▼
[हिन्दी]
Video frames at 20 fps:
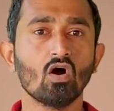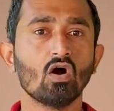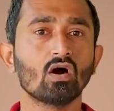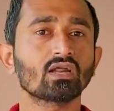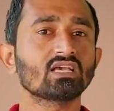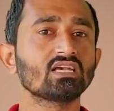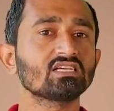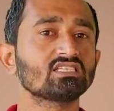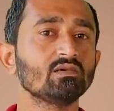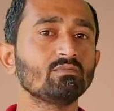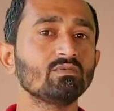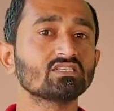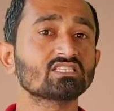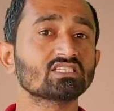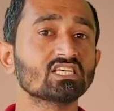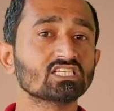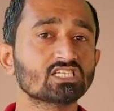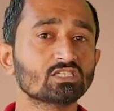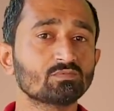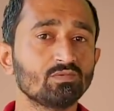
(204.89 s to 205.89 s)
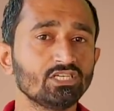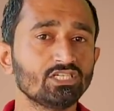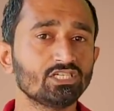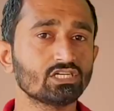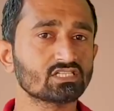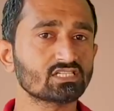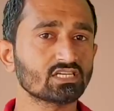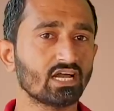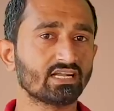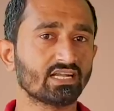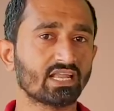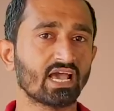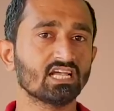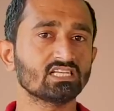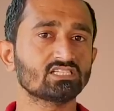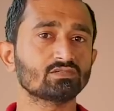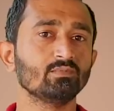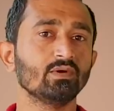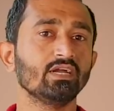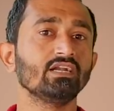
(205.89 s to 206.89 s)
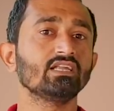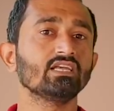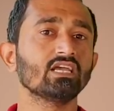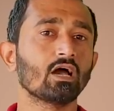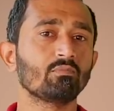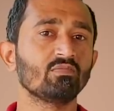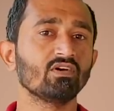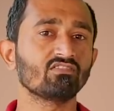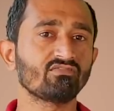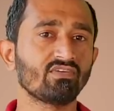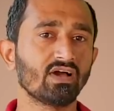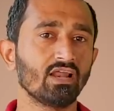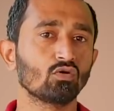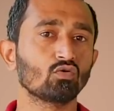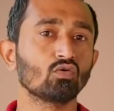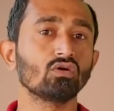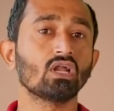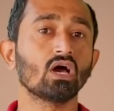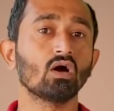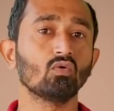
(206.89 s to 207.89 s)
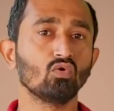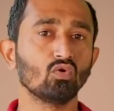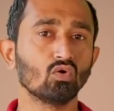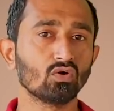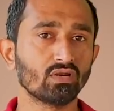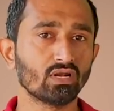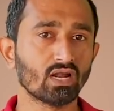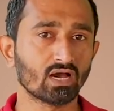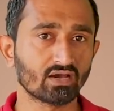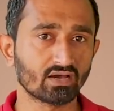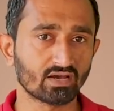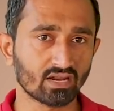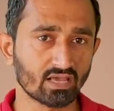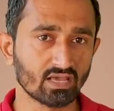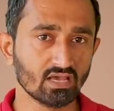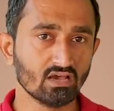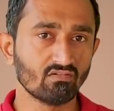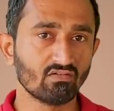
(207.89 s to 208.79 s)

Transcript: और किसी भी सस्पिशियस अटैचमेंट या फिर फाइल को डाउनलोड ना करें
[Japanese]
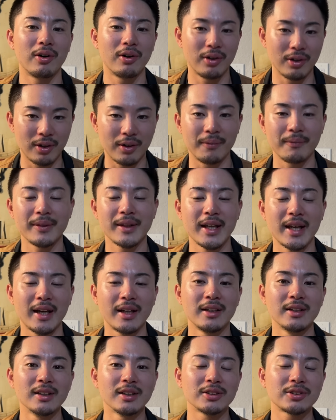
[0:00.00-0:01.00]
うん、
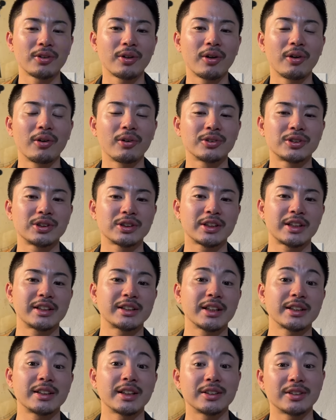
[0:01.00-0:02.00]
で、それを
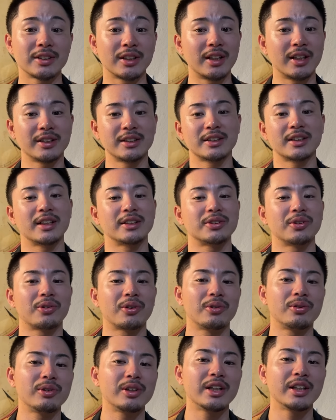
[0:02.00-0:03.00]
岸田選手がね、しっかり初
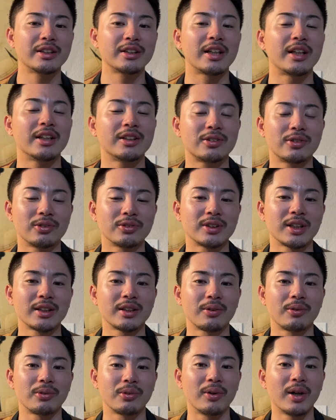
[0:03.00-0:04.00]
球振りに行ってヒットを打っ
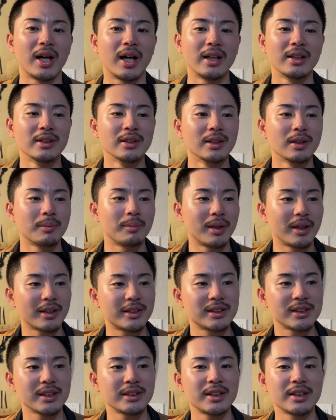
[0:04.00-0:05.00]
たってことは、まあ、
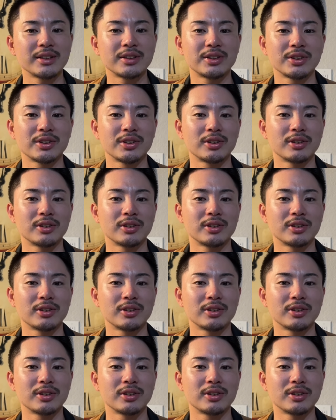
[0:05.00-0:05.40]
岸田選手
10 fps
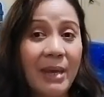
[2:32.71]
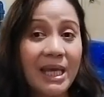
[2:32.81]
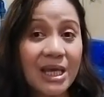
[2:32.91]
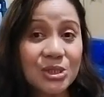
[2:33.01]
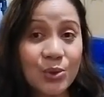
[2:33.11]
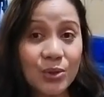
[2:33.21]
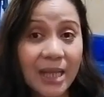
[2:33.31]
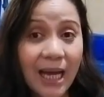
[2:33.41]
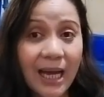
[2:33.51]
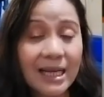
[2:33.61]
baking
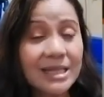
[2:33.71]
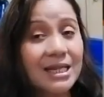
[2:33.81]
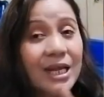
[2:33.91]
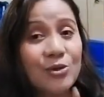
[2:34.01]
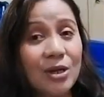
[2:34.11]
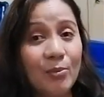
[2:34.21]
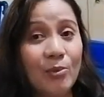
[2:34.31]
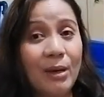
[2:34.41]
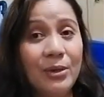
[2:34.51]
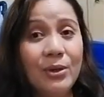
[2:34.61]
soda, na-try nyo na po
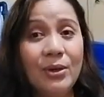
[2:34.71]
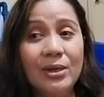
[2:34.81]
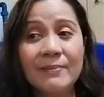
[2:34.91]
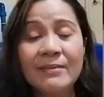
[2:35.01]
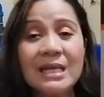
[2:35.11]
ba yon?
▲
WHAT IS NEEDED
Quote every record above exactly, leaving out any pictures.

RESPONSE BOX
[हिन्दी]
Video frames at 20 fps:
(204.89 s to 205.89 s)
(205.89 s to 206.89 s)
(206.89 s to 207.89 s)
(207.89 s to 208.79 s)

Transcript: और किसी भी सस्पिशियस अटैचमेंट या फिर फाइल को डाउनलोड ना करें
[Japanese]
[0:00.00-0:01.00]
うん、
[0:01.00-0:02.00]
で、それを
[0:02.00-0:03.00]
岸田選手がね、しっかり初
[0:03.00-0:04.00]
球振りに行ってヒットを打っ
[0:04.00-0:05.00]
たってことは、まあ、
[0:05.00-0:05.40]
岸田選手
10 fps
[2:32.71]
[2:32.81]
[2:32.91]
[2:33.01]
[2:33.11]
[2:33.21]
[2:33.31]
[2:33.41]
[2:33.51]
[2:33.61]
baking
[2:33.71]
[2:33.81]
[2:33.91]
[2:34.01]
[2:34.11]
[2:34.21]
[2:34.31]
[2:34.41]
[2:34.51]
[2:34.61]
soda, na-try nyo na po
[2:34.71]
[2:34.81]
[2:34.91]
[2:35.01]
[2:35.11]
ba yon?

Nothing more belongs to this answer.